WHAT TO WORK ON » The answer must consist only of the lines from the line with "[5:50.00-5:50.90]" to the line with "[5:53.60-5:54.20]", both included, exactly as they stand below.

PROVIDED MATERIAL »
______

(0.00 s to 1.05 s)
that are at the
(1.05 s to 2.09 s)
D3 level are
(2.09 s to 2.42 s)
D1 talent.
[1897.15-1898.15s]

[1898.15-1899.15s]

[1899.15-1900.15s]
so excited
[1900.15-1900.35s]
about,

______

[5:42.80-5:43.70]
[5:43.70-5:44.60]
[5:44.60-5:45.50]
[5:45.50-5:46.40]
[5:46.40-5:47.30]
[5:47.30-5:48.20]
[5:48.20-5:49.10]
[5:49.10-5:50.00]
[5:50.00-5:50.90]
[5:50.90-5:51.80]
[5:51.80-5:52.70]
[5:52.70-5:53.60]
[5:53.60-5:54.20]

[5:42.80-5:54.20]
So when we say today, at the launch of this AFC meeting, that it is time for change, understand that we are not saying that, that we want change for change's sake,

______

RESULT OF THIS EXERCISE »
[5:50.00-5:50.90]
[5:50.90-5:51.80]
[5:51.80-5:52.70]
[5:52.70-5:53.60]
[5:53.60-5:54.20]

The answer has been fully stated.